Risques de conflit avec la Constitution et avec les obligations internationales et communautaires derrière l’accord signé avec l’Albanie sur les migrants. C’est ce qu’a rapporté Marina Castellaneta, professeur de droit international à l’Université de Bari, qui attire l’attention sur quelques questions clés : l’externalisation de la procédure d’asile, les éventuelles violations des droits de l’homme, la limitation du droit à la défense des migrants.
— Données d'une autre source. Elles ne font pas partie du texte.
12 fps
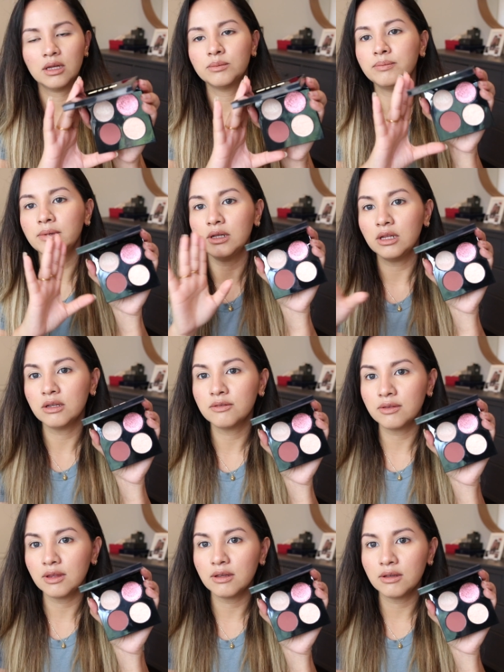I
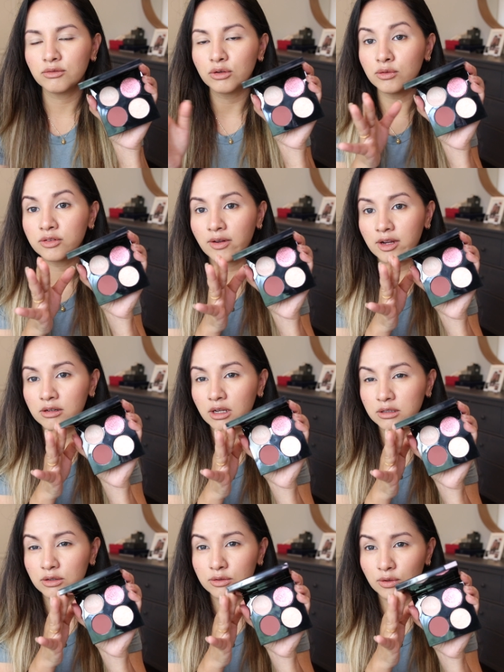believe the Rose Fire
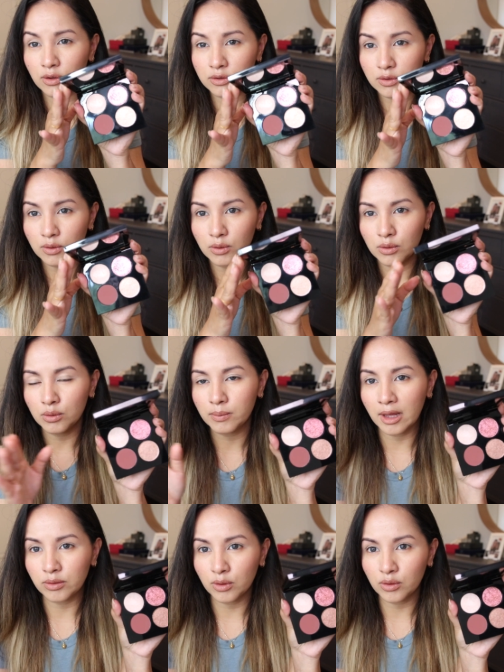Nectar is also
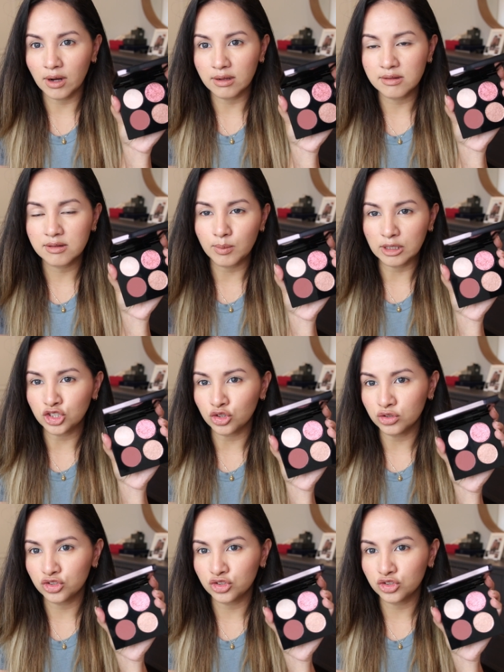McGrath's special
Et il prévient que l’accord, précisément en raison des sujets abordés, devra être examiné par le Parlement. “Le mémorandum d’accord sur la gestion des flux migratoires devra être lu attentivement, une fois le texte disponible – commence-t-il – Cependant, sur la base des déclarations du Premier ministre Giorgia Meloni et du Premier ministre albanais Edi Rama, certains points soulèvent de nombreux doutes précisément en termes de respect des obligations internationales et du droit de l’Union européenne, également en référence à la directive accueil et aux directives sur les procédures”.

Les noeuds

Parmi les points sensibles, “l’externalisation, d’un point de vue territorial, de la procédure d’asile qui, cependant, resterait gérée par les autorités italiennes en Albanie et cela – observe l’enseignant – pose des problèmes de constitutionnalité tant du point de vue de 10 et reconnaît le droit d’asile en Italie, et de l’article 117 concernant le respect des obligations internationales avec une attention particulière à la Convention de Genève de 1951 et à son Protocole, ainsi qu’à la Convention européenne des Droits de l’Homme”. Et ce n’est pas tout : « Les migrants, demandeurs d’asile, seront secourus en mer par des navires militaires italiens ou par les garde-côtes et emmenés en Albanie, mais nous rappelons que lorsque le sauvetage est effectué, même en haute mer, par les Selon les autorités italiennes, l’Italie est responsable de toute violation de la Convention européenne, même si elle emmène des migrants vers un autre pays, comme l’a établi la Cour européenne des droits de l’homme avec la sentence condamnant l’Italie dans l’affaire Hirsi”.

Le rôle du Parlement

Ce qui est sûr, c’est que l’accord ne peut pas rester une affaire qui concerne uniquement le gouvernement. “Il s’agit d’un accord qui, pour les sujets abordés qui entraîneront des changements législatifs importants, devra passer par une loi d’autorisation pour ratification par le Parlement italien sur la base de l’article 80 de la Constitution”, ajoute Castellaneta. Concernant l’aspect du respect des droits de l’homme, « il me semble qu’il existe certaines similitudes avec l’accord conclu par le Royaume-Uni avec le Rwanda que la Cour d’appel anglaise a rejeté, le considérant comme contraire au droit international notamment parce que le Rwanda n’offre pas d’offres adéquates garanties. La Cour européenne des droits de l’homme avait également adopté des mesures provisoires demandant au Royaume-Uni de bloquer les vols. Bien sûr, du point de vue des droits de l’homme, l’Albanie est dans une meilleure situation et conforme aux normes internationales, mais cela ne signifie pas que l’Italie sera responsable d’éventuelles violations des droits de l’homme.

Risque de recours

Castellaneta attire l’attention sur ce qu’il qualifie d'”aspect préoccupant”, à savoir celui du droit du migrant de contester une disposition émise en Albanie par les autorités italiennes. Le migrant aura en effet le droit de contester une décision négative concernant l’octroi de l’asile ou d’autres mesures, y compris des mesures limitant la liberté personnelle, mais on ne sait pas clairement où il devra le faire. En Italie, probablement mais certainement, le droit de la défense et le droit d’accès à une protection judiciaire efficace sont limités.”